Home » Looking beyond incentives to manage growth

Looking beyond incentives to manage growth

by Sasha Lennon*

Out of Premier Anna Bligh’s Growth Management Summit held in Brisbane in March came the idea of a Regionalisation Strategy for Queensland.

Last month, the Queensland Government explored the idea further by holding regional forums with senior Government Ministers in Cairns, Townsville, Mackay, Toowoomba, Rockhampton, Gladstone, Bundaberg and Mount Isa.

The rationale for regionalisation, as put by the Queensland Premier, is that South East Queensland simply can’t cope with the hordes of interstate migrants who make the move to the Sunshine State at a rate of more than 2,000 people each week.

To address this issue, and to help boost the communities and economies of the regions, Premier Bligh has flagged the idea of offering incentives to incoming residents and businesses who might be persuaded to bypass the great south east and head to other regional centres instead.

According to the Queensland Government, incentives might include a boost to the first homeowner’s grant for people purchasing a new home in communities outside of South East Queensland. They could also include financial or inkind incentives, like taxation ‘holidays’ for example, to encourage businesses to relocate to or establish in places like Mackay or Rockhampton, rather than Brisbane.

If employed, such incentives will be bandaid solutions. By offering a quick fix to encourage more people to migrate to the regions instead of the Queensland capital, short term incentives will fail to address the more fundamental issue of South East Queensland’s and the regions’ dire need for critical infrastructure.

This includes efficient and effective public transport, well connected urban centres, hospitals, schools and other community facilities needed to support sustainable growth.

The Queensland Government’s South East Queensland Regional Plan 2009–2031 aims to reduce South East Queensland’s ecological footprint while enhancing its economy and its liveability. Similar plans are being rolled out for the regions.

According to the Regional Plan, South East Queensland’s growth will be accommodated in a more compact urban form, providing infrastructure and services in what it calls ‘smart growth’ to address, among other things, urban sprawl and climate change.

But the plan’s intent can only be realised through well resourced infrastructure spending.

The Victorian Government has a similar plan for Melbourne, characterised by transit oriented communities where people would enjoy much shorter journeys to work.

This is expected to deliver a three per cent boost to metropolitan Melbourne’s gross regional product (GRP).

There is no reason why South East Queensland could not deliver similar if not superior outcomes. A three per cent GRP boost in current terms translates to an estimated $4.4 billion annual injection to the South East Queensland economy.

This could raise across the board government tax receipts by up to $1.3 billion per annum, allowing the Government to direct new infrastructure investment where it is needed most – in the Queensland capital’s metropolitan transport system.

As far as regional incentives are concerned, there is plenty of evidence from overseas to suggest that, at best, such measures have only a marginal impact on economic development.

Financial or inkind incentives will do little to influence business location decision making.

What businesses do respond to is what a city or region can offer in terms of proximity to markets, suppliers and labour, infrastructure support, institutional support and, importantly, lifestyle attributes.

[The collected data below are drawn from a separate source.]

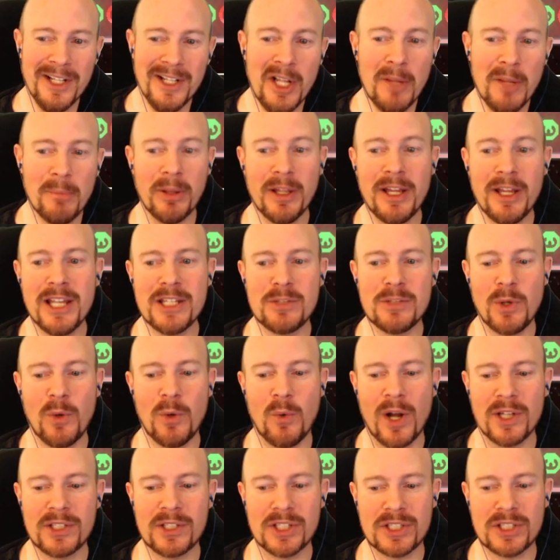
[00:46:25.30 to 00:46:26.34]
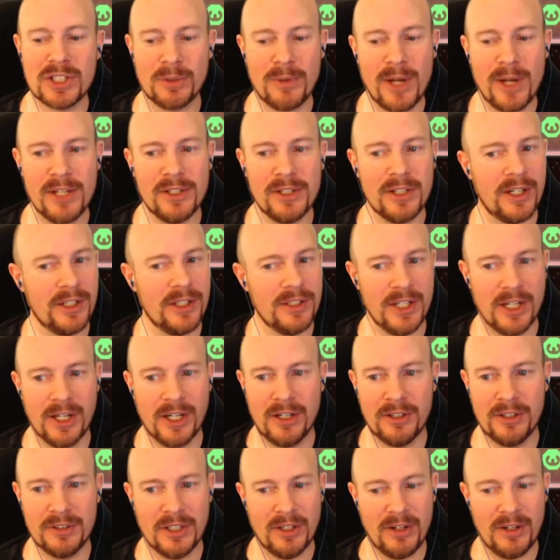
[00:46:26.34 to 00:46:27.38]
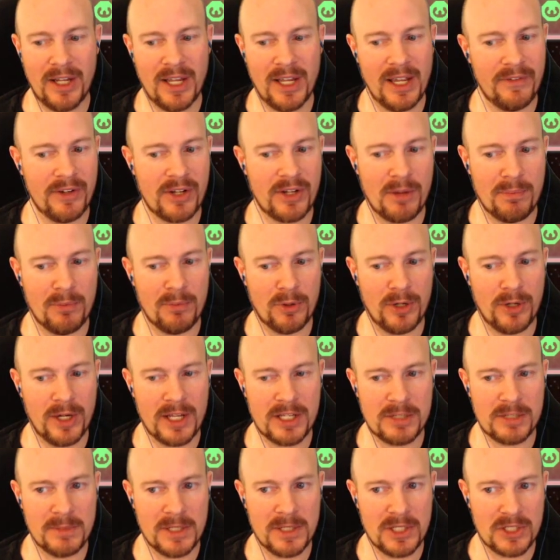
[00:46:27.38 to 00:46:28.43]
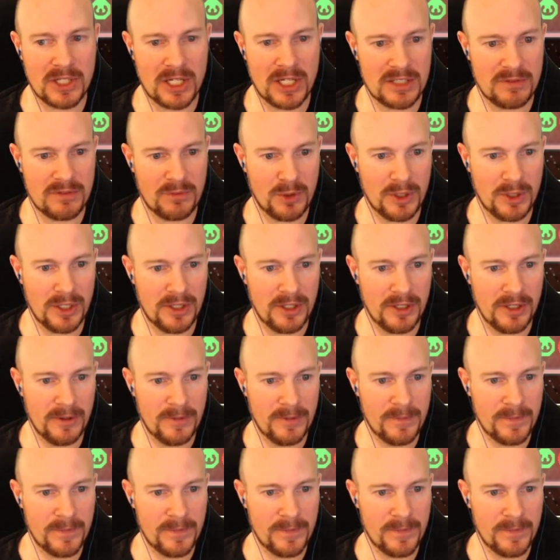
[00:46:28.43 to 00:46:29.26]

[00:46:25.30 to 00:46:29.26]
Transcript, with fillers: Please, we want to surrender. No, no, I have a couple more ASB shots for you, though.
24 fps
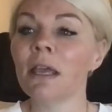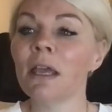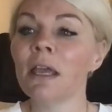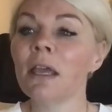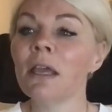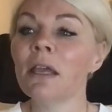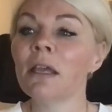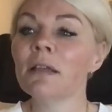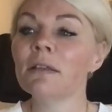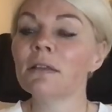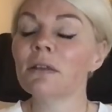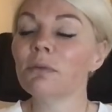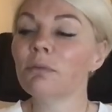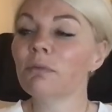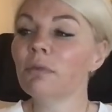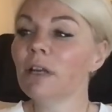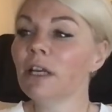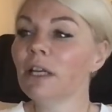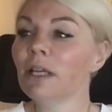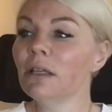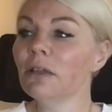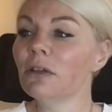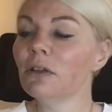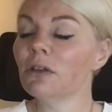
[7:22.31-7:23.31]
So
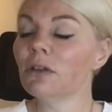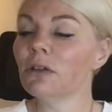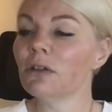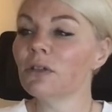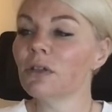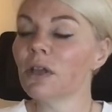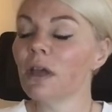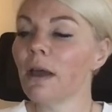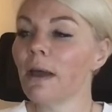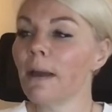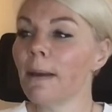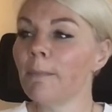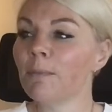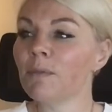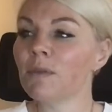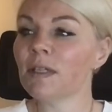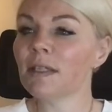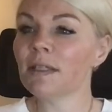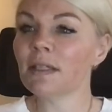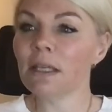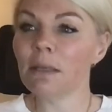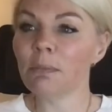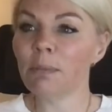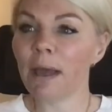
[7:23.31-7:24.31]
really good to
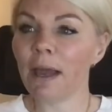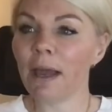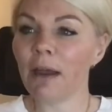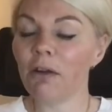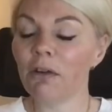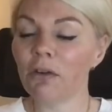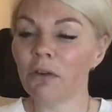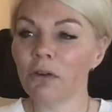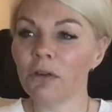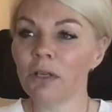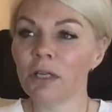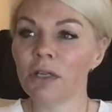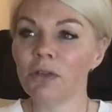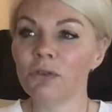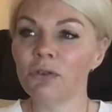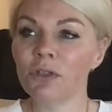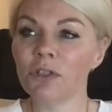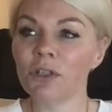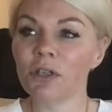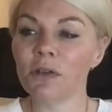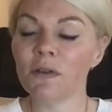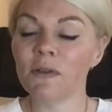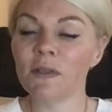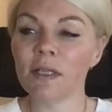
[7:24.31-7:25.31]
see Paragon introducing
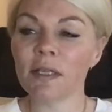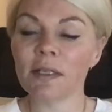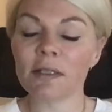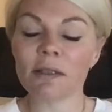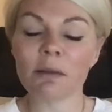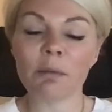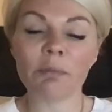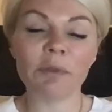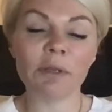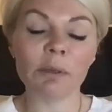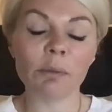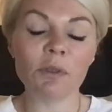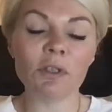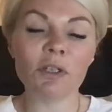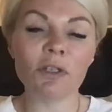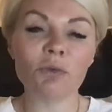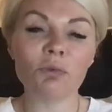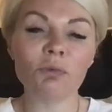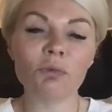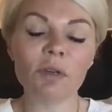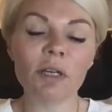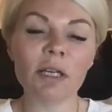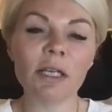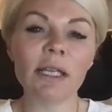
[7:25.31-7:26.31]
something which is
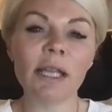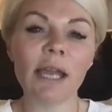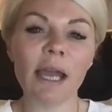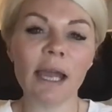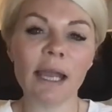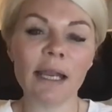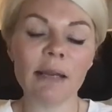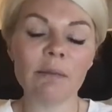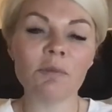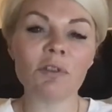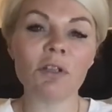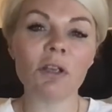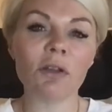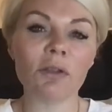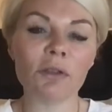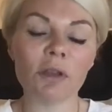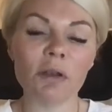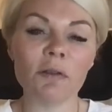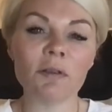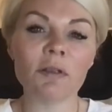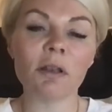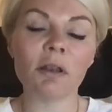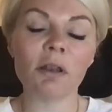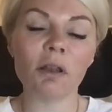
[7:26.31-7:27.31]
really aimed at
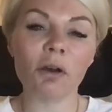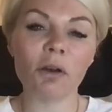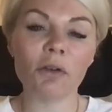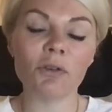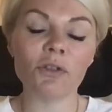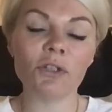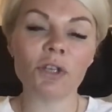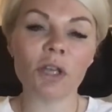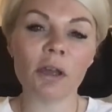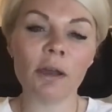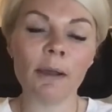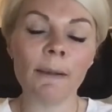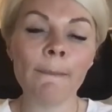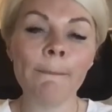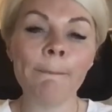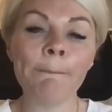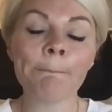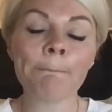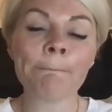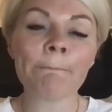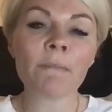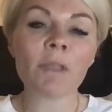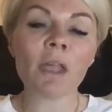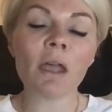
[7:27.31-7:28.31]
those larger
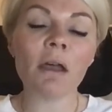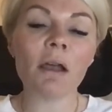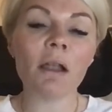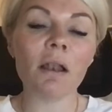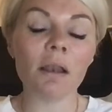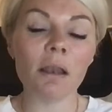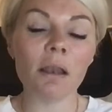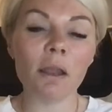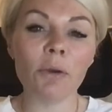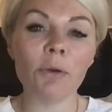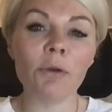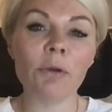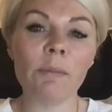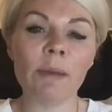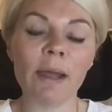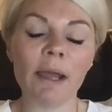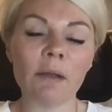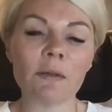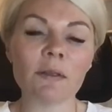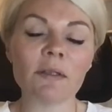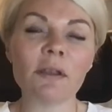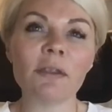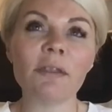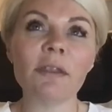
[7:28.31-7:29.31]
loan
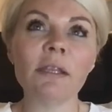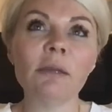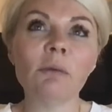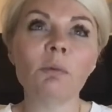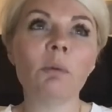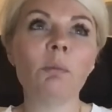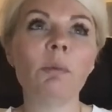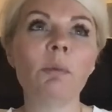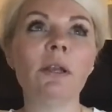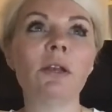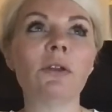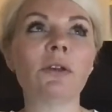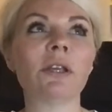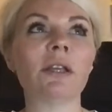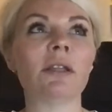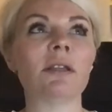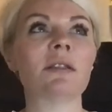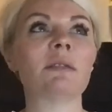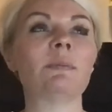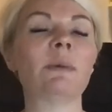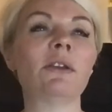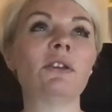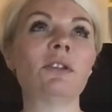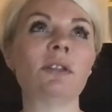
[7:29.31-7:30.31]
amounts. I think when we look in the
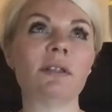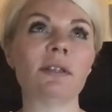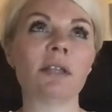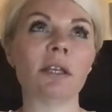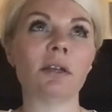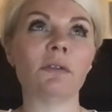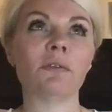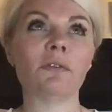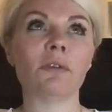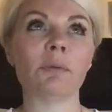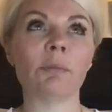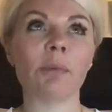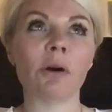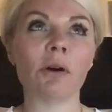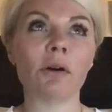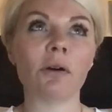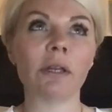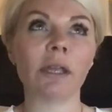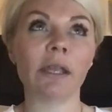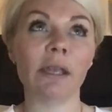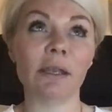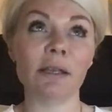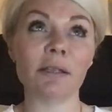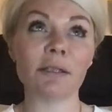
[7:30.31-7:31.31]
specialist end of the
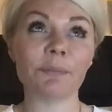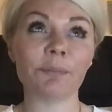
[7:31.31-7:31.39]
market,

These are what can be termed the ‘preconditions for prosperity’.

The Queensland Government has a role to play to encourage and promote these preconditions, as does Local Government.

Councils can and should continue to focus on what they can influence – local economic development activities, such as land use planning, infrastructure provision or business information and assistance programs. But they can now also adopt a broader regional view.

This is due to a renewed Commonwealth commitment to regional development through the Regional Development Australia Committees, better articulation of natural economic regions since amalgamation and Local Government areas now being large enough on their own to encompass many of the preconditions referred to above.

Businesses will respond positively to State Government agencies and councils that show a good knowledge of the region and its attributes, and can facilitate business establishment or expansion with as little delay as possible.

So if the Queensland Government wants to grow the regions, it needs to invest in the fundamentals: infrastructure, supportive investment environments and lifestyle. After all, it is Queensland’s lifestyle appeal that draws southern migrants there in the first place.

Importantly, the Bligh Government must embrace and work in partnership with the regional councils it has created.

If it makes a genuine commitment to investing in infrastructure that would steer South East Queensland away from a continuing pattern of low density and ultimately very expensive urban sprawl, to one that is more compact, liveable and prosperous, the need to dream up artificial attractors to the regions will diminish.

And if the regions are to be prosperous, the Queensland Government must declare a similar commitment to places like Rockhampton, Townsville, Gladstone and other regional centres.

It must put its money where its mouth is.